Anche chi normalmente non ama le attrazioni turistiche finisce per fermarsi qualche minuto in silenzio. Molti i punti dell’isola da cui è possibile ammirarli ma, se riuscite ad organizzare un giro in barca, attraversarli è un’emozione che toglie il fiato.
Via Camerelle
Questa piccola stradina rappresenta il volto più esclusivo dell’isola.
Non è necessario acquistare nulla. Anche semplicemente osservare il passaggio delle persone fa parte dell’esperienza.
Perché non dovreste fermarvi soltanto a Capri
Molti visitatori arrivano, visitano la Piazzetta e ripartono.
È probabilmente l’errore più comune.
Anacapri merita almeno quanto il centro principale e spesso lascia ricordi più intensi.
Le strade sono meno affollate, l’atmosfera meno glamour ma decisamente suggestiva.
Cosa vedere ad Anacapri
Monte Solaro
La seggiovia che conduce al Monte Solaro permette di raggiungere il punto più alto dell’isola.
La salita è lenta e silenziosa. Sotto scorrono giardini, terrazze e scorci di mare.
Il panorama visibile da qui si apre sul Golfo di Napoli, la Penisola Sorrentina e, nelle giornate più limpide, fino alla Costiera Amalfitana.
Villa San Michele
Costruita dal medico e scrittore svedese Axel Munthe, Villa San Michele offre giardini, reperti archeologici e una vista che da sola giustifica la visita.

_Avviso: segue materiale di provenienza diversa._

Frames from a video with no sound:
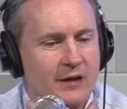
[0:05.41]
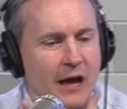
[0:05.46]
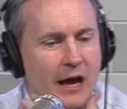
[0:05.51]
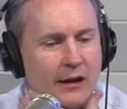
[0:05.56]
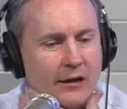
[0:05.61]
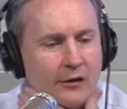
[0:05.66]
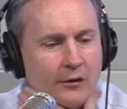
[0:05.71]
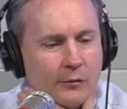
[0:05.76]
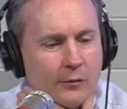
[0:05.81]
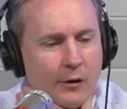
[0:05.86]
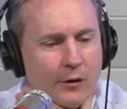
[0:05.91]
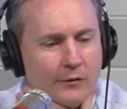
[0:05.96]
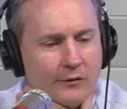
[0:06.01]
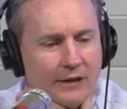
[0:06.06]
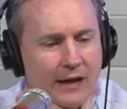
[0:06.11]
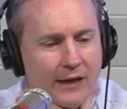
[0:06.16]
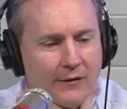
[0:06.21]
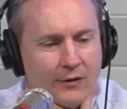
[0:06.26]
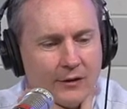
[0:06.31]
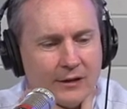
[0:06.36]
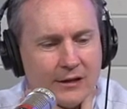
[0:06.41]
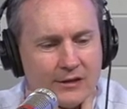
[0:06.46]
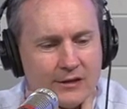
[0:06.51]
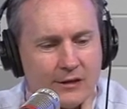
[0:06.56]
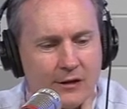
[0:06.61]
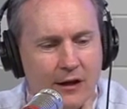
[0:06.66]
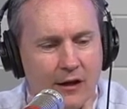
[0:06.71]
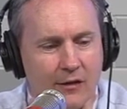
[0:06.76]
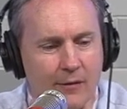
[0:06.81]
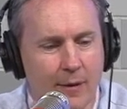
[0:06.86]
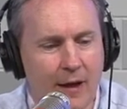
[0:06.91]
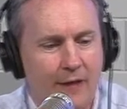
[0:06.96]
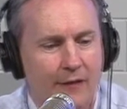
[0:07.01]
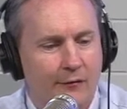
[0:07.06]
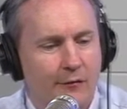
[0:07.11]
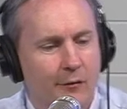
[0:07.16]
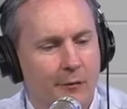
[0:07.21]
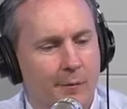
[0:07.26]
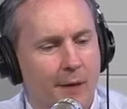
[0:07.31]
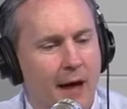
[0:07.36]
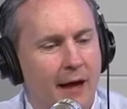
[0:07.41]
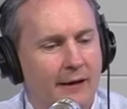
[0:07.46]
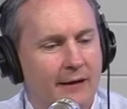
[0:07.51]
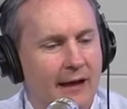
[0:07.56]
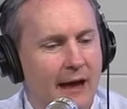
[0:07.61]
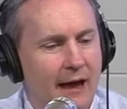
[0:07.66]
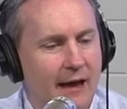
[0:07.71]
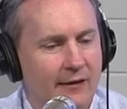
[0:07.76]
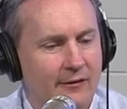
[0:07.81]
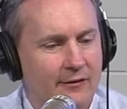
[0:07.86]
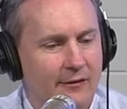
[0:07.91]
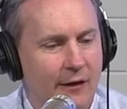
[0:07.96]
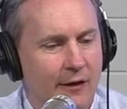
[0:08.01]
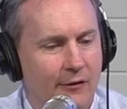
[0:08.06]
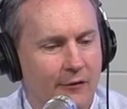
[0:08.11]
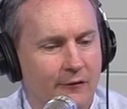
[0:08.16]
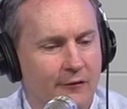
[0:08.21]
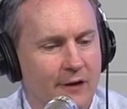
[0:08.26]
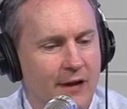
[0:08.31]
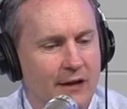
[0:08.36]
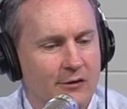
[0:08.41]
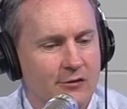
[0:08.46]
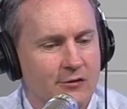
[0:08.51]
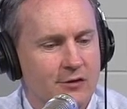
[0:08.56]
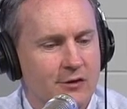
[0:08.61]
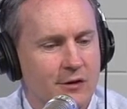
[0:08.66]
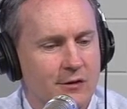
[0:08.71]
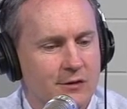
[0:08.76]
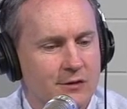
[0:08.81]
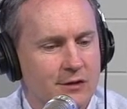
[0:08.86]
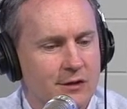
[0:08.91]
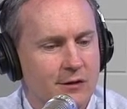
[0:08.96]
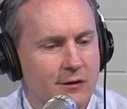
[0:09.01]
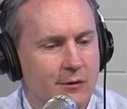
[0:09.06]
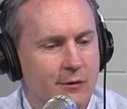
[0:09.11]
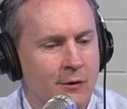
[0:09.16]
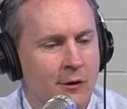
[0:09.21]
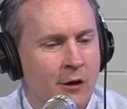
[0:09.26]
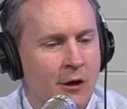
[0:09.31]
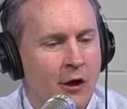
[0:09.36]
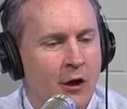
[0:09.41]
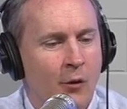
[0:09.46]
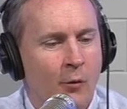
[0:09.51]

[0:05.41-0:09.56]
Scott, you wrote, David, listen to all the Motley Fool podcasts, other financial shows too.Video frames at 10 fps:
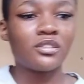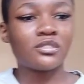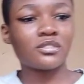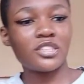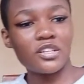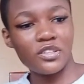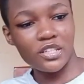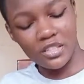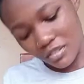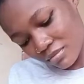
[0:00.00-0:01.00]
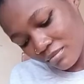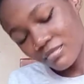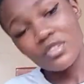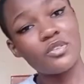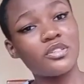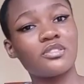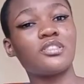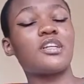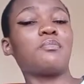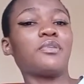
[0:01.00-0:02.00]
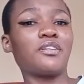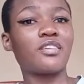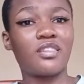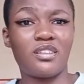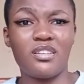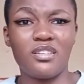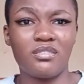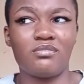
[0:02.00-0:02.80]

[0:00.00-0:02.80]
Secondary reason number three.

È uno dei luoghi più suggestivi dell’isola e spesso viene trascurato dai visitatori frettolosi.
Un itinerario di un giorno a Capri
Se avete una sola giornata a disposizione, un percorso equilibrato potrebbe essere questo:
- partenza da Napoli al mattino;
- arrivo a Capri e passeggiata verso la Piazzetta
- visita ai Giardini di Augusto
- trasferimento ad Anacapri
- salita al Monte Solaro
- pranzo ad Anacapri
- visita a Villa San Michele
- rientro nel centro di Capri
- aliscafo per Napoli nel tardo pomeriggio
Dove mangiare
Capri offre soluzioni per ogni budget, dai piccoli locali alle terrazze panoramiche più esclusive.
Il consiglio è evitare i ristoranti immediatamente adiacenti ai punti più affollati se si cerca un’esperienza più tranquilla.

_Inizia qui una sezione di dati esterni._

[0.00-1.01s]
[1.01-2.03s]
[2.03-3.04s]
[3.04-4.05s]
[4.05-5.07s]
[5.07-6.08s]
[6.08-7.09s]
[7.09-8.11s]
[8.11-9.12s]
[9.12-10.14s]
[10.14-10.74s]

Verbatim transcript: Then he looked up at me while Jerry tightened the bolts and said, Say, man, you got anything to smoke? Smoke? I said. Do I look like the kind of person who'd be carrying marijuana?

Come spesso accade, basta allontanarsi di qualche strada per trovare un’atmosfera diversa.
Se decidete per la colazione al sacco, appena arrivati al porto cercate la salumeria “Da Aldo.” Chiunque decida di trascorrere una giornata in barca, prima di partire, si rifornisce in questa preziosa e storica salumeria dell’isola. Un vero punto di riferimento.
Consigli pratici
Portate con voi una bottiglia d’acqua e scarpe adatte a camminare: le salite non mancano.
Nei mesi più caldi è utile avere un cappello e una protezione solare.

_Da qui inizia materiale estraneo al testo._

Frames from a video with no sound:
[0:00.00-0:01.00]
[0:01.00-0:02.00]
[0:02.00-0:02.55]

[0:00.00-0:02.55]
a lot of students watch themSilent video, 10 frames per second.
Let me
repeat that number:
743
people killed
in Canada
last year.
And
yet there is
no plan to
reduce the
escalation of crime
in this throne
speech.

Ma soprattutto non abbiate fretta.
Capri è uno di quei luoghi che si comprendono meglio sedendosi qualche minuto su una panchina che correndo da un’attrazione all’altra.
Cosa fare al rientro a Napoli
Dopo una giornata a Capri il consiglio è continuare la serata senza allontanarsi troppo dall’Hotel Il Convento.
Via Toledo, i Quartieri Spagnoli, Largo Maradona e il centro storico offrono l’occasione perfetta per concludere la giornata tra una passeggiata e una cena tipicamente napoletana.
Alcune zone presentano scale e pendenze. È opportuno valutare gli spostamenti prima della visita.